## Saved data entries
◆ ◆ ◆ ◆ ◆

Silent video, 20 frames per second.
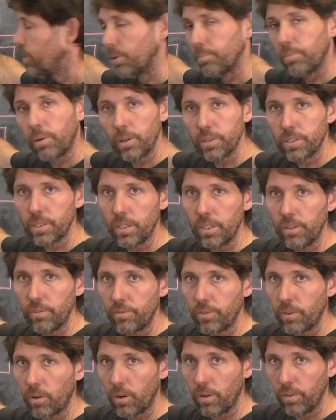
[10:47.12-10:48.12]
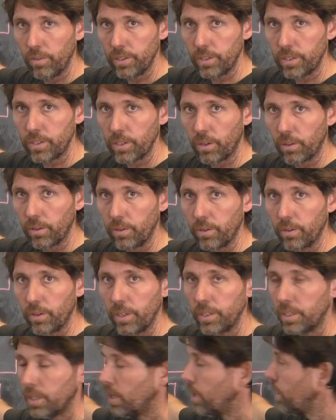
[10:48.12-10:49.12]
the positive on this
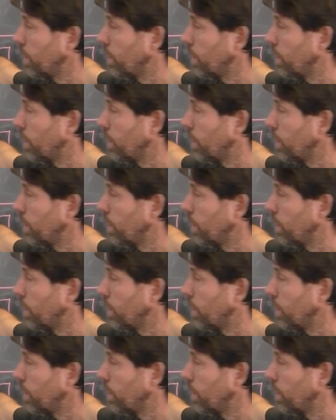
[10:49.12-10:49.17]
solenoid.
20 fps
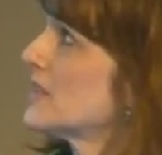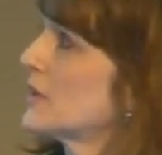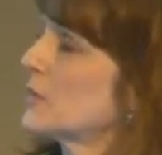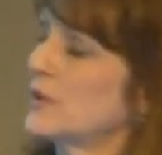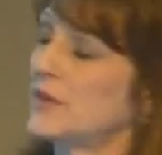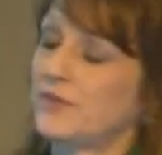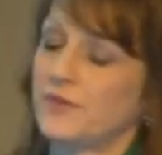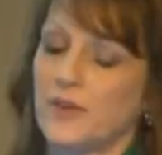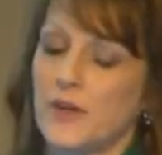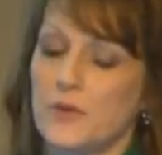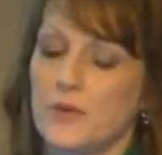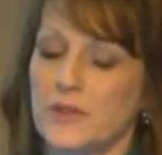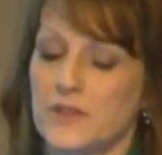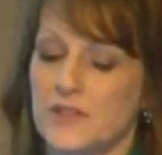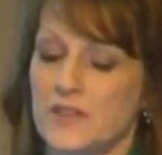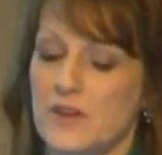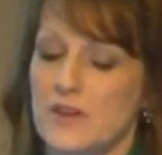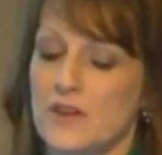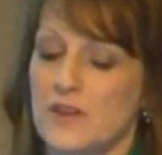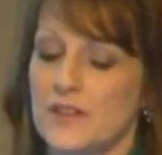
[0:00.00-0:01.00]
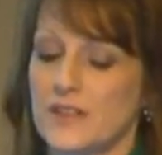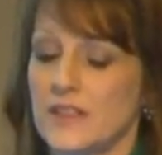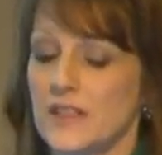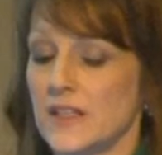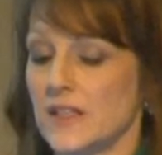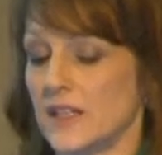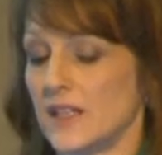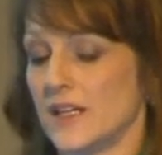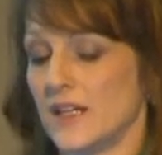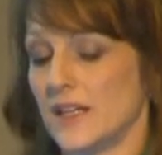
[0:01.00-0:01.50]
that we focus on.
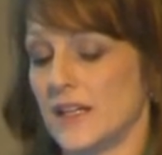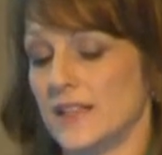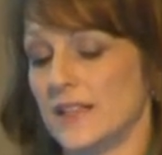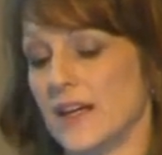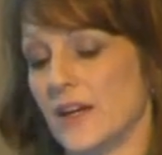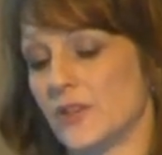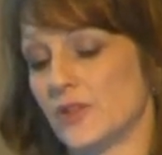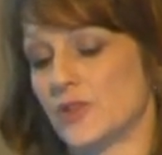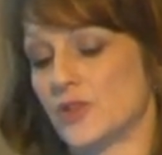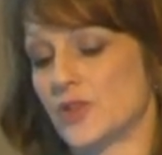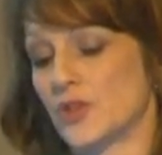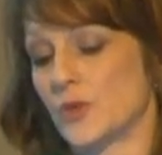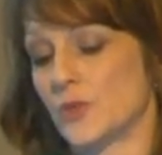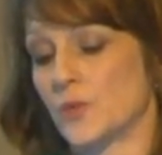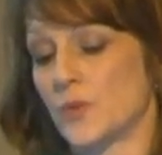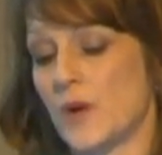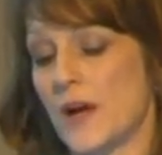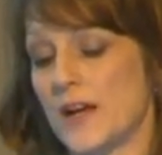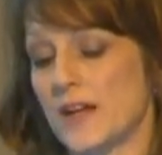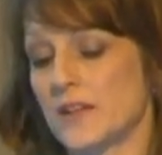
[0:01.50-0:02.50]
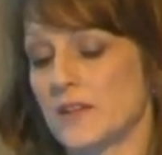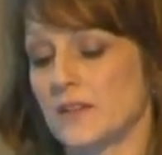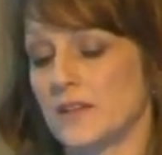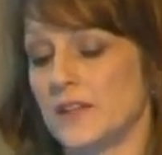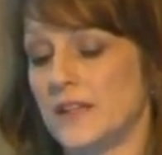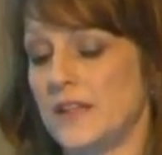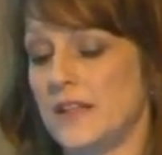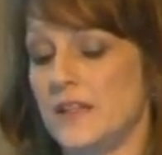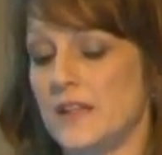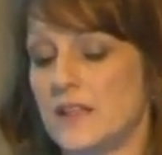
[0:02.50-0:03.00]
Now,
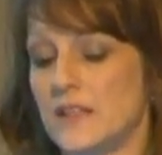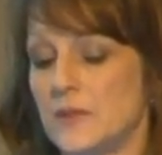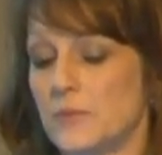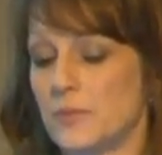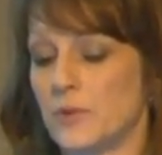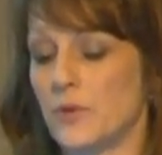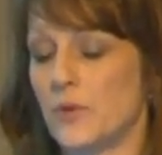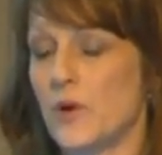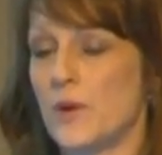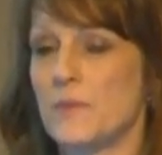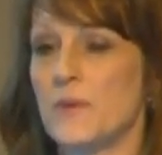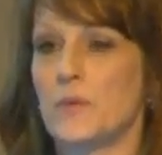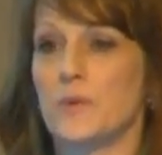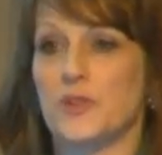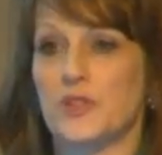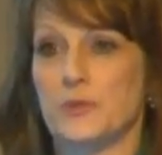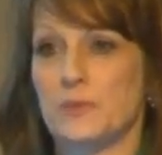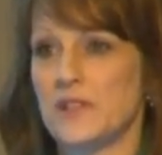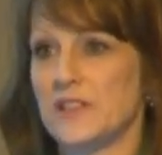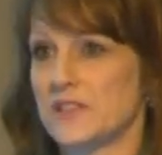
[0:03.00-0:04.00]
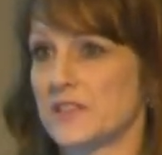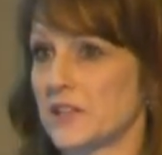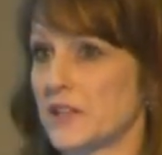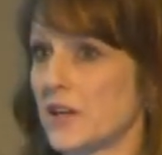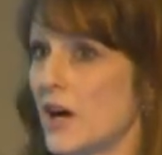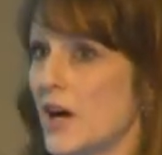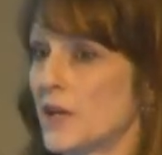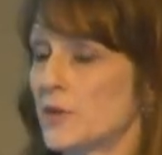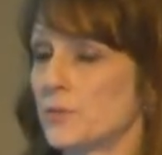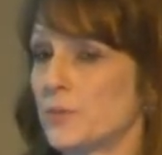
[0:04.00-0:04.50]
directly in employment, which means the
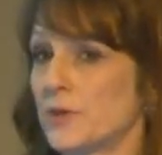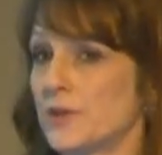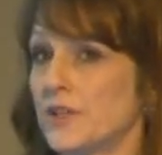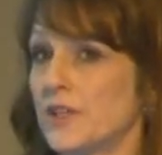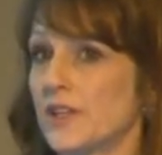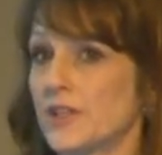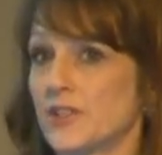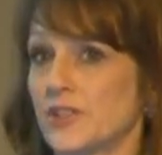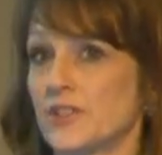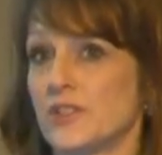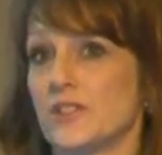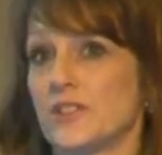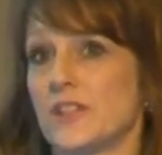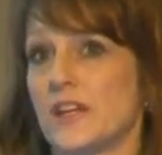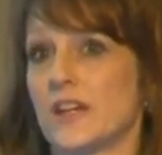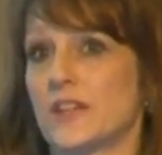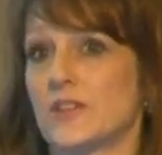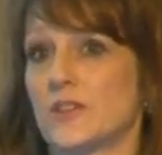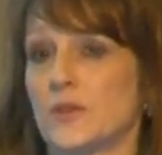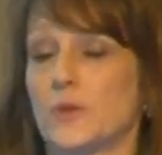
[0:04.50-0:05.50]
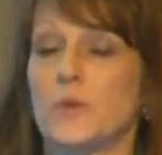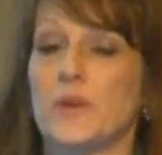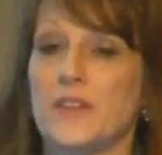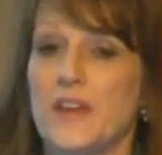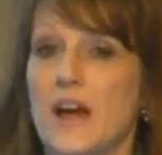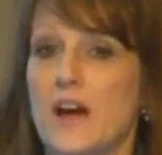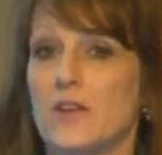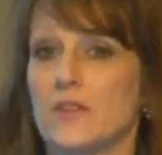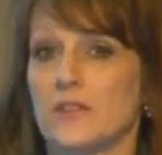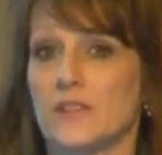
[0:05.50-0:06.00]
cotton production sector,
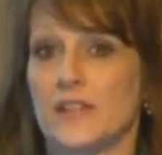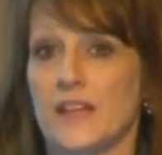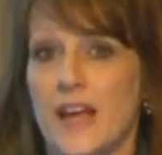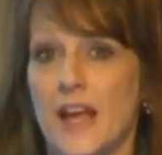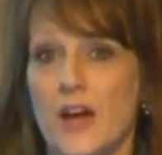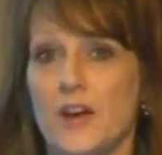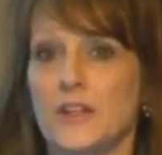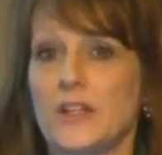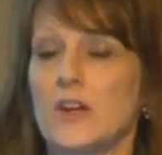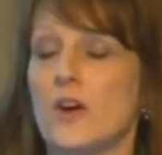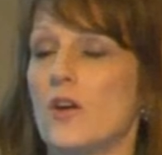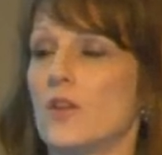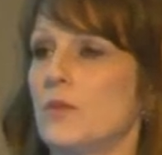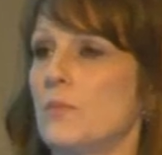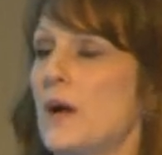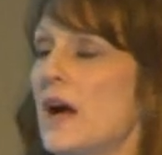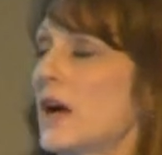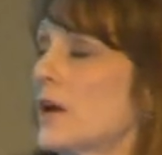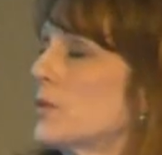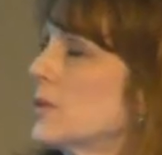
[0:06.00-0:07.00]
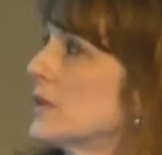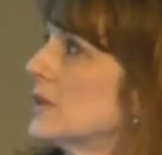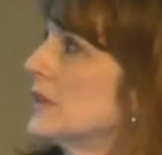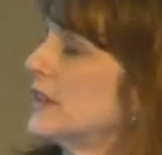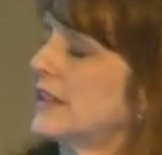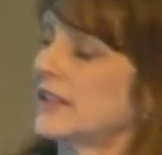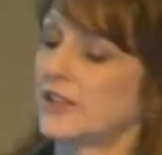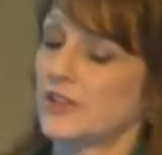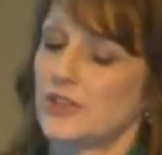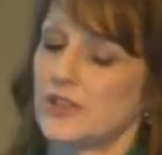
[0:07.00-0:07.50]
without counting all the backward
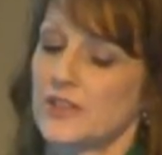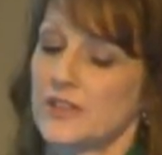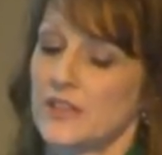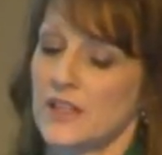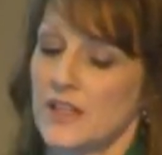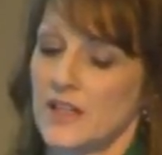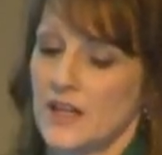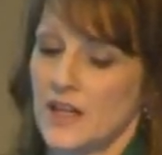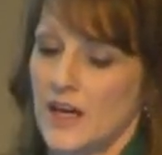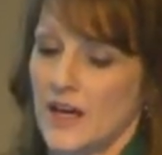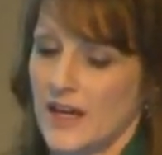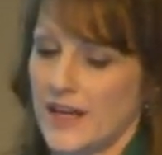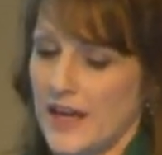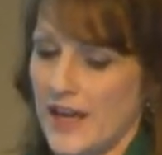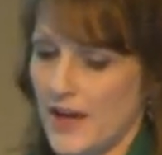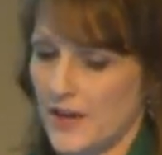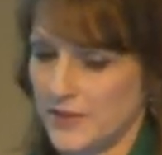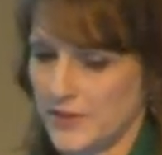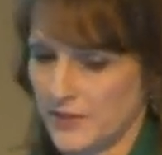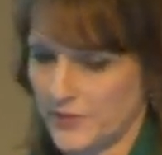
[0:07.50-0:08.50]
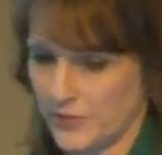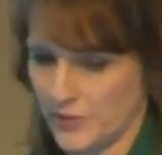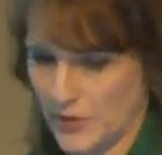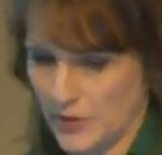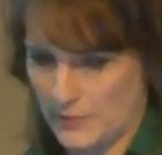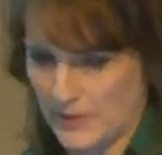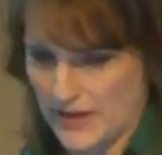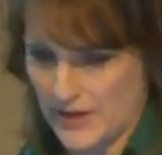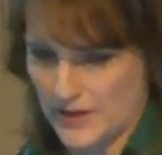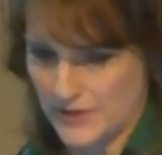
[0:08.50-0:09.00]
linkages, accounted for
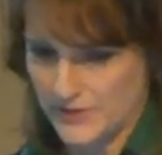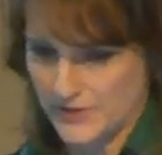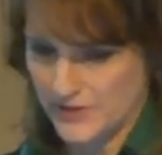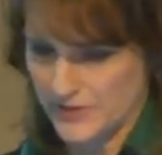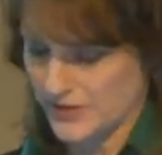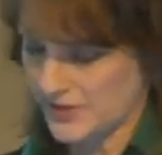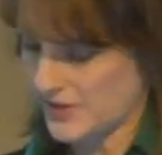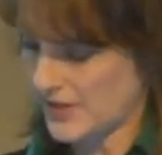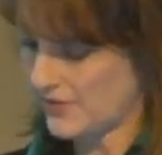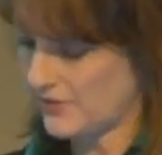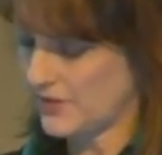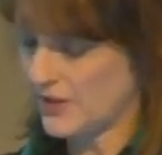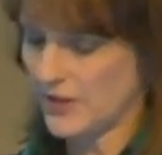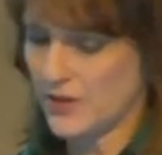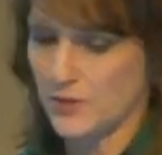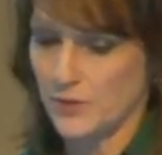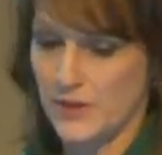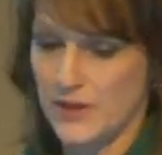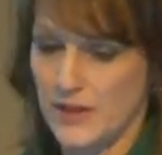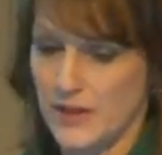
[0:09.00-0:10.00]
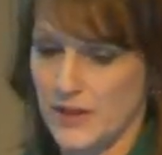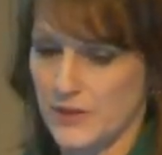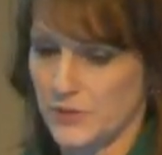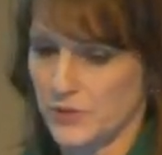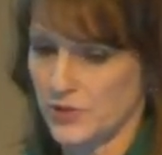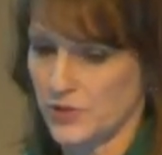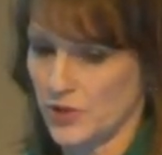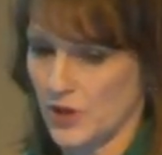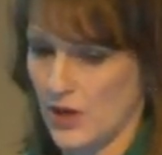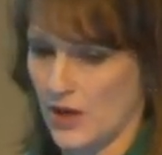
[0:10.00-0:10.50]
about
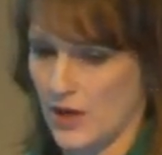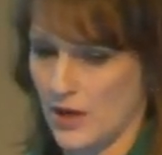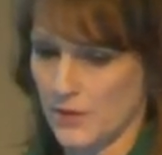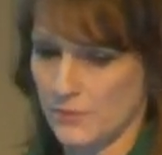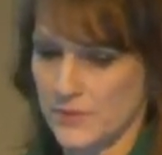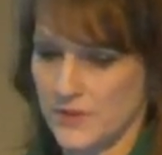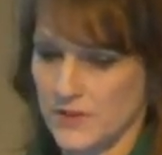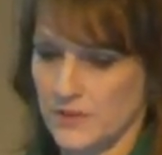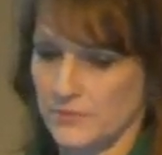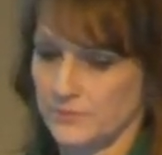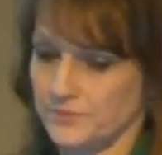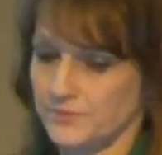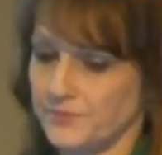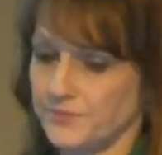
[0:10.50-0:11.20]
7,300 jobs.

◆ ◆ ◆ ◆ ◆

## TASK TO CARRY OUT
Using the entries above, transcribe exactly from the line that has "[10:47.12-10:48.12]" through the line that has "[0:04.50-0:05.50]". Pictures are dropped.

## OUTPUT FOR THIS TASK
[10:47.12-10:48.12]
[10:48.12-10:49.12]
the positive on this
[10:49.12-10:49.17]
solenoid.
20 fps
[0:00.00-0:01.00]
[0:01.00-0:01.50]
that we focus on.
[0:01.50-0:02.50]
[0:02.50-0:03.00]
Now,
[0:03.00-0:04.00]
[0:04.00-0:04.50]
directly in employment, which means the
[0:04.50-0:05.50]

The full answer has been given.